Le gouvernement Charest planche sur une nouvelle mesure pour lutter contre la corruption dans l'industrie de la construction. La mise sur pied d'une «escouade permanente» pourrait être annoncée l'an prochain, dans le message inaugural.



Clairement désireux de parler d'autre chose que de la défaite de son parti dans l'élection complémentaire de Kamouraska-Témiscouata après 25ans d'un règne libéral sans partage, M.Charest a évoqué mardi un nouveau geste qui s'ajouterait à l'enquête policière en cours.

«Les gens sont préoccupés par les allégations de collusion et de corruption. Il y a un mécontentement général; il y a une partie du message qui m'est destinée et je l'accepte», a-t-il laissé tomber en allusion aux résultats de lundi.

Dans un point de presse en marge de la réunion de ses députés, M.Charest a souligné que Québec s'intéresse à la façon dont l'État de NewYork a abordé le problème de la corruption: on a mis en place une commission pour contrer le crime organisé, avec un volet particulier sur la corruption. Il y a aussi un superprocureur pour ces dossiers, mais le ministre de la Justice, Jean-Marc Fournier, a déjà repoussé cette avenue la semaine dernière.

Selon M.Charest, ni une commission d'enquête ni une escouade strictement policière n'ont d'effet permanent: «Le problème revient. On l'a vécu dans le passé et il revient, il faut penser à des solutions pour agir efficacement. On doit envisager des solutions qui vont nous éviter un cycle où on fait des campagnes pour combattre le crime pour le voir réapparaître», a-t-il soutenu à l'Assemblée nationale.

Dans l'État de NewYork, on a mis sur pied une unité intégrée où tout le monde, fonctionnaires, policiers et procureurs, travaille ensemble. «NewYork, c'est un modèle, mais on ne peut pas juste transporter ce qui se fait ailleurs, ce n'est pas les mêmes compétences, mais c'est un modèle qui nous intéresse», a souligné mardi M.Charest aux journalistes. Clairement, il n'a pas l'intention de dévoiler ses intentions dans les prochains jours. Comme l'Assemblée ajournera ses travaux le 10décembre, il faudra attendre l'an prochain. «Je veux le faire comme il faut. Il ne faut pas agir sur le coup», a-t-il soutenu.

Avec l'enquête policière ainsi que les projets de loi sur l'éthique, les municipalités et le financement des partis politiques, adoptés avant Noël, M.Charest dit avoir «la conviction profonde» d'avoir choisi «les bonnes voies pour régler le problème» de la corruption dans l'industrie de la construction. Mais il reconnaît qu'il faut «faire davantage» et promet désormais des «gestes supplémentaires».

À l'Assemblée nationale, Pauline Marois était galvanisée par les résultats de la veille. «Deux électeurs sur trois ont voté contre le gouvernement», a martelé la chef péquiste.
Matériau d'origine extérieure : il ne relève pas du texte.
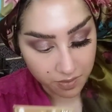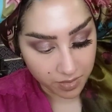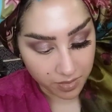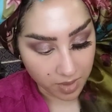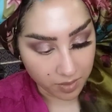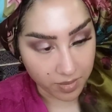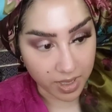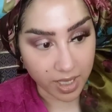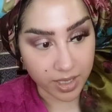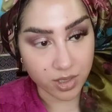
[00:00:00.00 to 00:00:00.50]

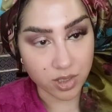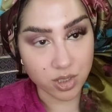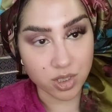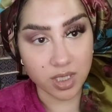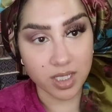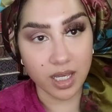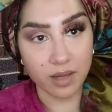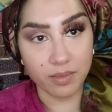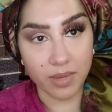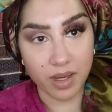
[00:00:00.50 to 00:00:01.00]
But I usually
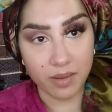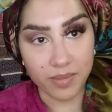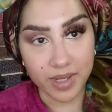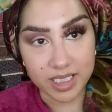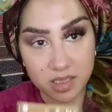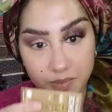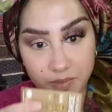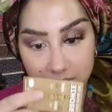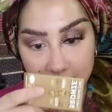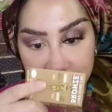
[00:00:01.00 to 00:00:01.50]
get my
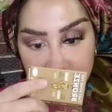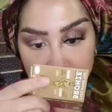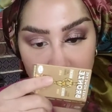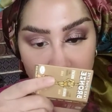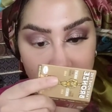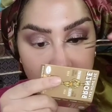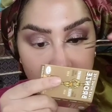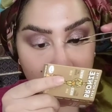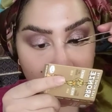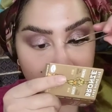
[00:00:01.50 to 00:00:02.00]
best placement
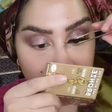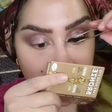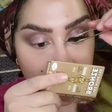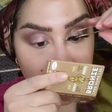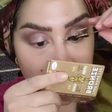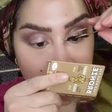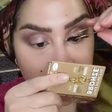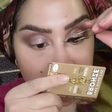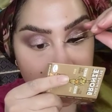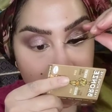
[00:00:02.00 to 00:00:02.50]
with my
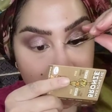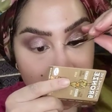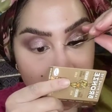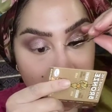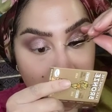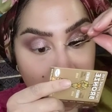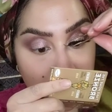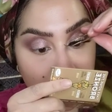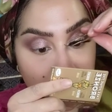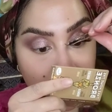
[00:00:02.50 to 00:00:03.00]
fingers,
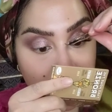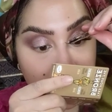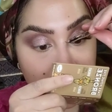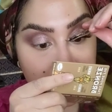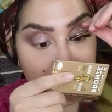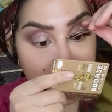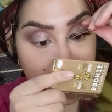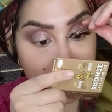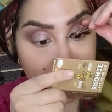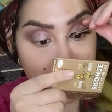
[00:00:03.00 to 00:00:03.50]
and then I
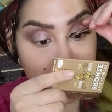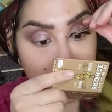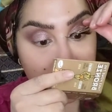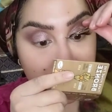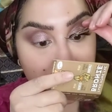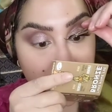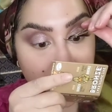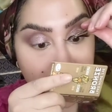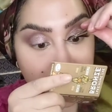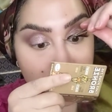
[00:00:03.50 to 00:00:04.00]
take the
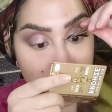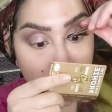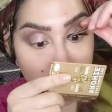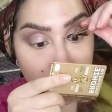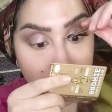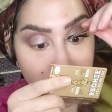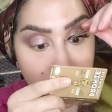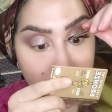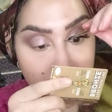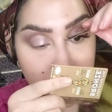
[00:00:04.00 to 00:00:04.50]
lash
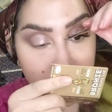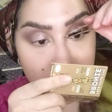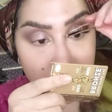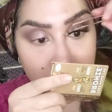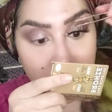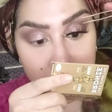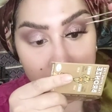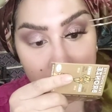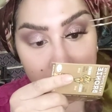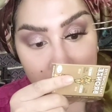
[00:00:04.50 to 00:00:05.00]
helper and
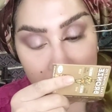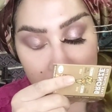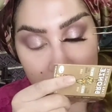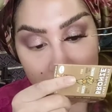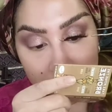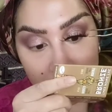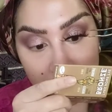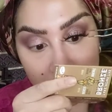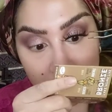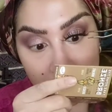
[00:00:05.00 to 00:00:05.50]
I
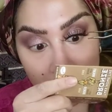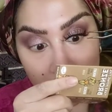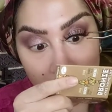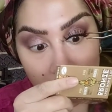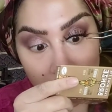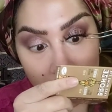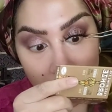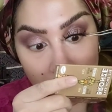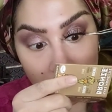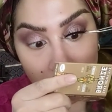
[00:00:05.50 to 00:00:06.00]

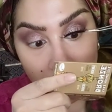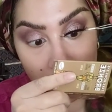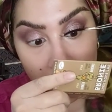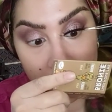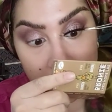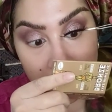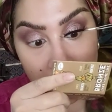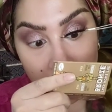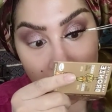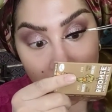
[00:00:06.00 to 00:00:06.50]

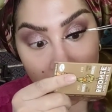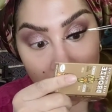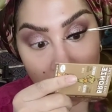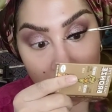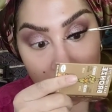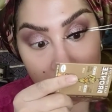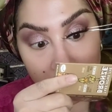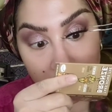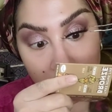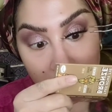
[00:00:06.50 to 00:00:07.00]
press it on,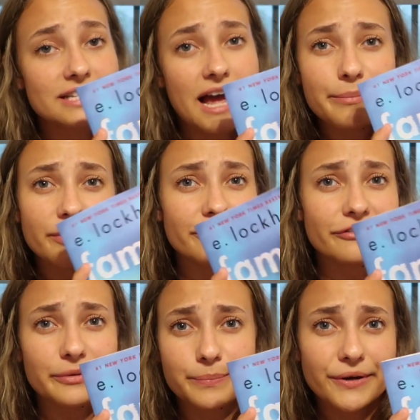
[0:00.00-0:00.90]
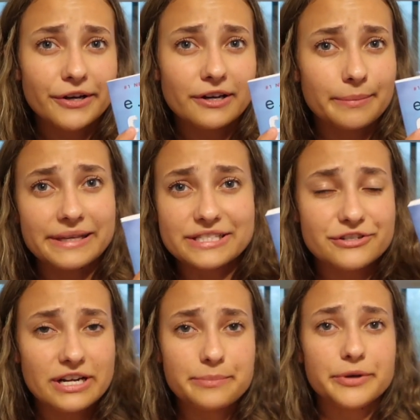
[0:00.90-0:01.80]
type of book,
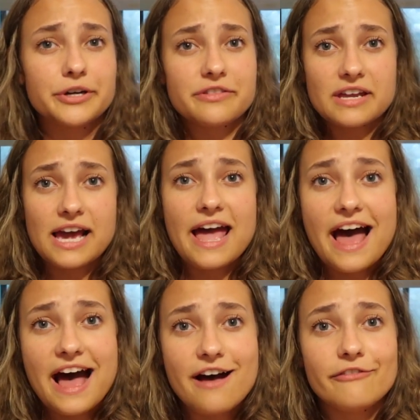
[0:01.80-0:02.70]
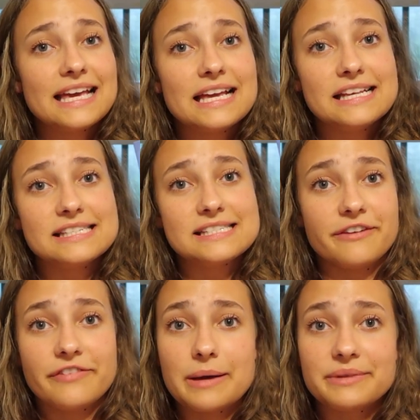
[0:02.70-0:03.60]
mystery book that I have is
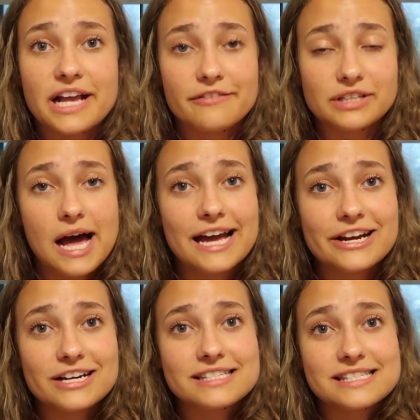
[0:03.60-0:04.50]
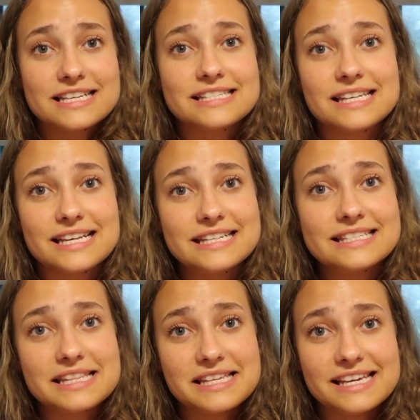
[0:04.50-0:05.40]
The Family of Liars. This is
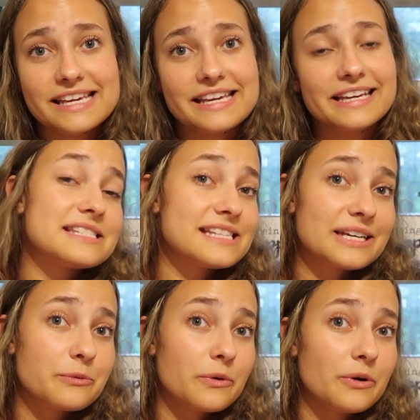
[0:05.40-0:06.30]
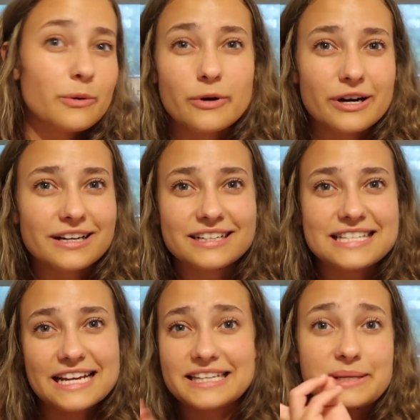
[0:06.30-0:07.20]
the sequel, or
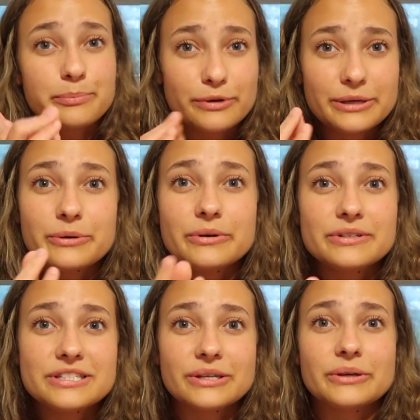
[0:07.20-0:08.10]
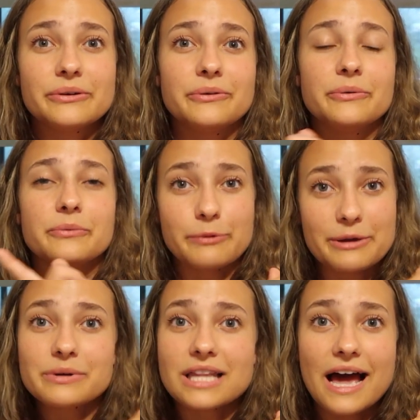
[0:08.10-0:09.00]
technically prequel, to
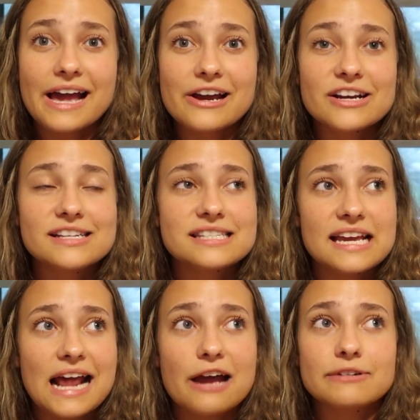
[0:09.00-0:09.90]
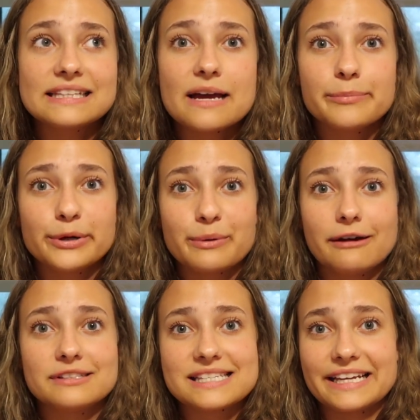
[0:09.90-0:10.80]
We Were Liars, and I read that book when
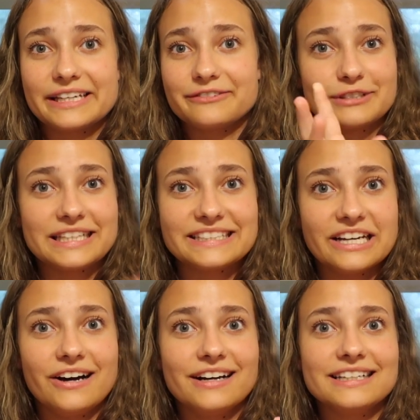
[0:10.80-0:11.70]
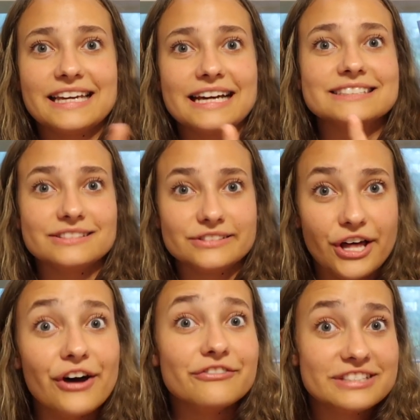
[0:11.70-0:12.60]
I was like really young and I
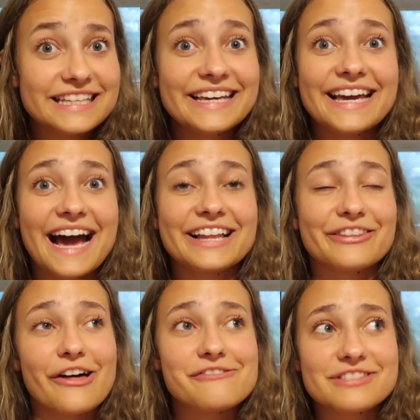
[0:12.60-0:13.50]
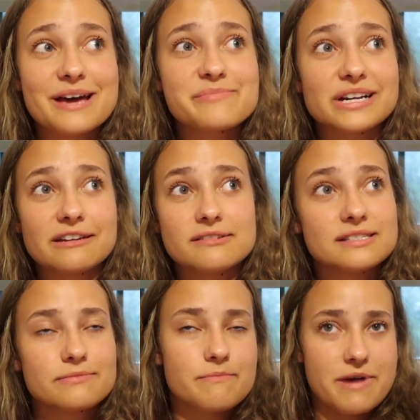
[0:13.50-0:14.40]
loved it. I loved that book. It
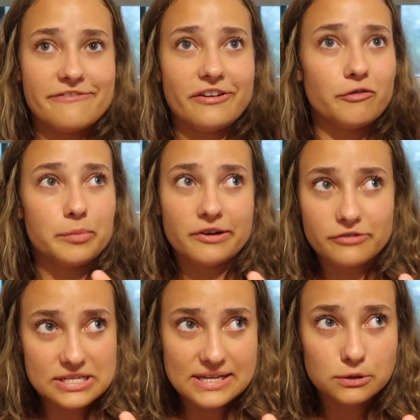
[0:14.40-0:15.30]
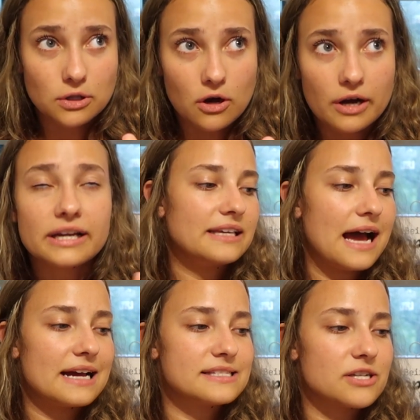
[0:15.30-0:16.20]
was my favorite book for so long. Yeah,
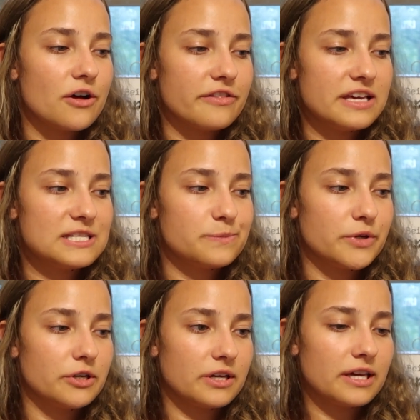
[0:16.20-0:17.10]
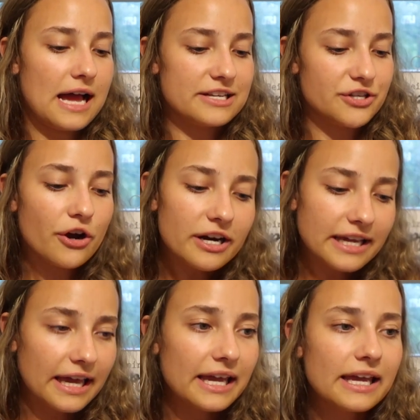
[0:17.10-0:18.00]
I saw this book at
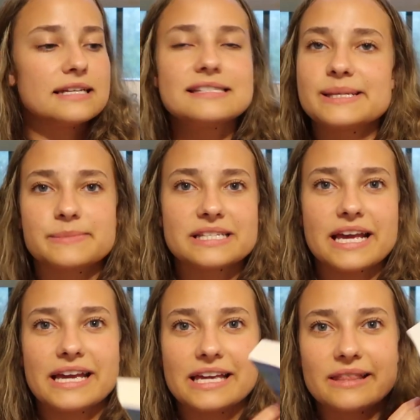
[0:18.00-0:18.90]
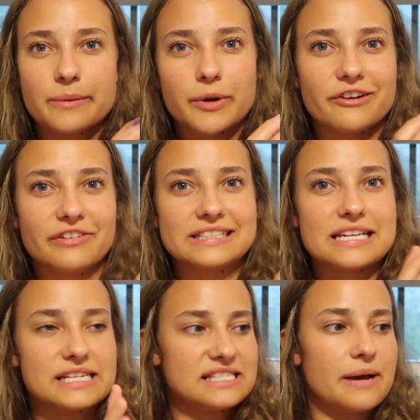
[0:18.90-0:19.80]
Target. It seems like the perfect
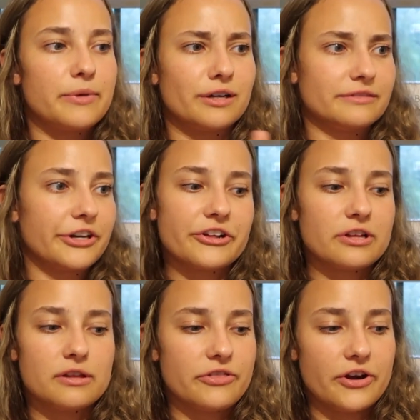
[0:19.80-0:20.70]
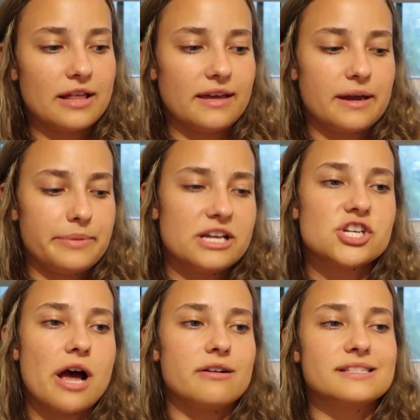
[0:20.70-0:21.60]
like summer, literally they're at like a beach
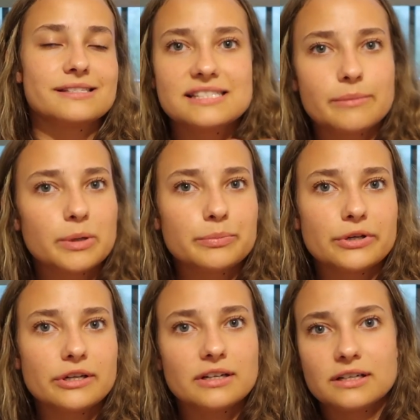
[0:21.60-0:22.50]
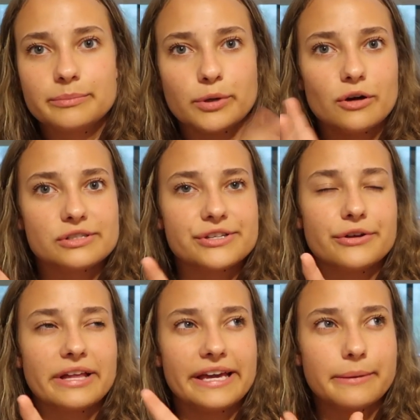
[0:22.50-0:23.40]
house, summer book, but
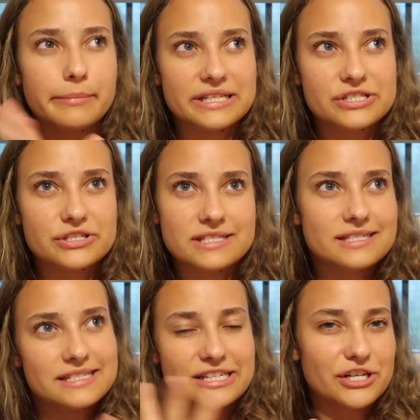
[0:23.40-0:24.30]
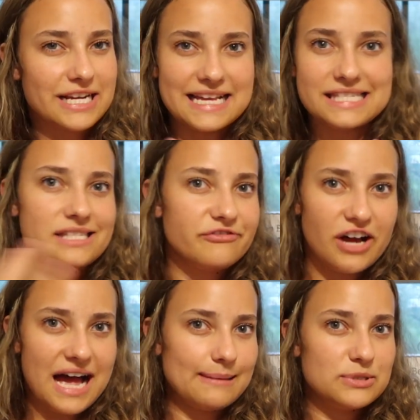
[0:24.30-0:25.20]
also like mysterious
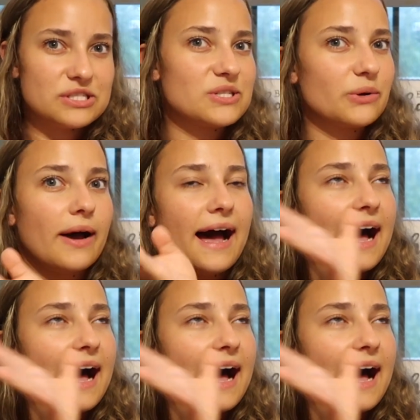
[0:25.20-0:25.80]
vibes to it.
Elle a invité les ministres et députés libéraux à appuyer une enquête sur l'industrie de la construction.

«La population québécoise en a ras le bol, elle s'est exprimée mardi. Aujourd'hui, le Conseil du patronat se prononce en faveur d'une enquête publique», a-t-elle souligné. Joint à Ottawa, Yves-Thomas Dorval, président du CPQ, a confirmé que son organisation estime désormais que la commission d'enquête publique est devenue incontournable. Toute la controverse a déjà nui à l'image internationale du Québec, et des entrepreneurs qui n'ont rien à se reprocher sont déjà éclaboussés par la mauvaise réputation de leur secteur, a-t-il expliqué.

L'annonce de M. Charest n'a pas réjoui l'Association des policières et policiers provinciaux du Québec, où on apprenait mardi aussi la création de cette «escouade permanente». «Il y a déjà des escouades en place, et au lieu de les consolider, on pense à créer une nouvelle escouade? Est-ce que ce sera un corps de police? Appartiendra-t-elle à un ministère?» s'interroge le président de l'Association, Jean-Guy Dagenais. «Ça sent un peu l'improvisation», regrette-t-il.